Anche in Francia l’opinione pubblica era molto allarmata per quanto accaduto a Fukushima. Il tema del nucleare fu quindi un argomento molto discusso anche nelle elezioni del 2012 tra il candidato di centrosinistra François Hollande (che le vinse), che proponeva di diminuire la dipendenza della Francia dall’energia nucleare, e quello di centrodestra Nicolas Sarkozy, che non aveva alcuna intenzione di chiudere le centrali.
Nonostante il calo dell’entusiasmo verso l’energia nucleare (e la chiusura di una delle centrali più vecchie, quella di Fessenheim), per la Francia restò però molto difficile diminuire la propria enorme dipendenza dall’energia nucleare. La dismissione delle centrali, tra l’altro, è un processo costosissimo (si parla di miliardi di euro) e molto lungo (può durare anche anni).

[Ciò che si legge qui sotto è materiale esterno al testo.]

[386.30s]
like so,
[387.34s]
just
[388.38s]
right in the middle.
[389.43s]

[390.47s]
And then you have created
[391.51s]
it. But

E lo stesso Macron, che aveva inizialmente promesso di dismettere 14 dei 58 reattori presenti sul territorio e di ridurre la percentuale di elettricità prodotta con le centrali nucleari dal 75 al 50 per cento entro il 2035, ha detto a marzo di quest’anno che l’energia nucleare «il fondamento dell’autonomia strategica» francese.

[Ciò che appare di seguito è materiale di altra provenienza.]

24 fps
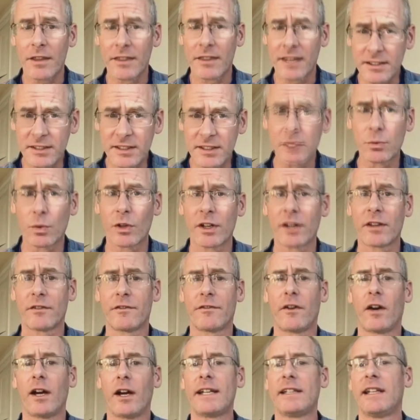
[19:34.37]
This is one of the
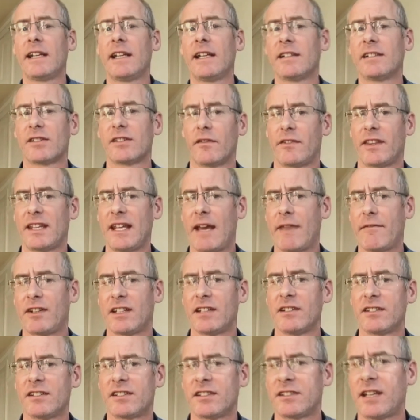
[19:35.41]
findings of the
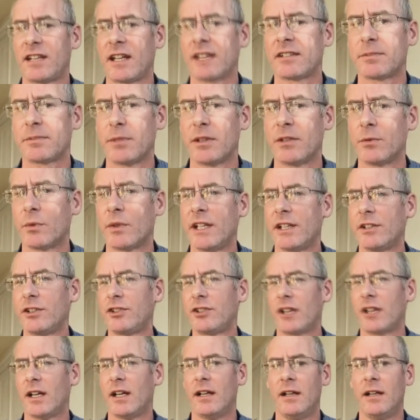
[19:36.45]
evidence assessment
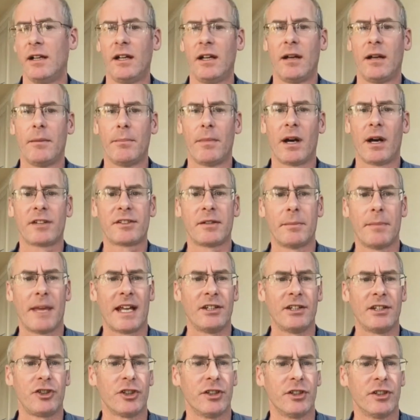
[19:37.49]
which Marta
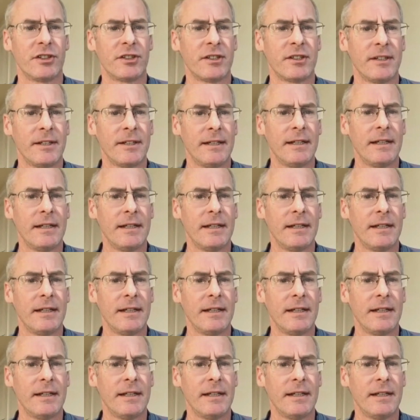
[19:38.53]
mentioned,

La decisione di Macron di avviare la costruzione di sei piccoli reattori nucleari non è, quindi, inaspettata, e appare ancora più motivata dalla crisi energetica in corso, che fa più presa su parte dell’opinione pubblica delle preoccupazioni sulla sicurezza e l’impatto ambientale delle scorie nucleari.
L’aumento dei prezzi dei combustibili fossili sta infatti causando problemi in gran parte del mondo: in Italia il prezzo di gas ed elettricità aumenterà, nel Regno Unito sono fallite nove piccole società fornitrici di energia, e in Cina è stato necessario ridurre o sospendere la produzione industriale in alcuni settori, per citare alcuni esempi.
Descrivendo l’aumento del sostegno popolare francese all’energia nucleare, un sondaggio dell’istituto Odoxa ha parlato di «ritorno di fiamma» tra i francesi e il nucleare negli ultimi due anni (gli effetti della crisi si sono visti soprattutto nell’ultimo anno).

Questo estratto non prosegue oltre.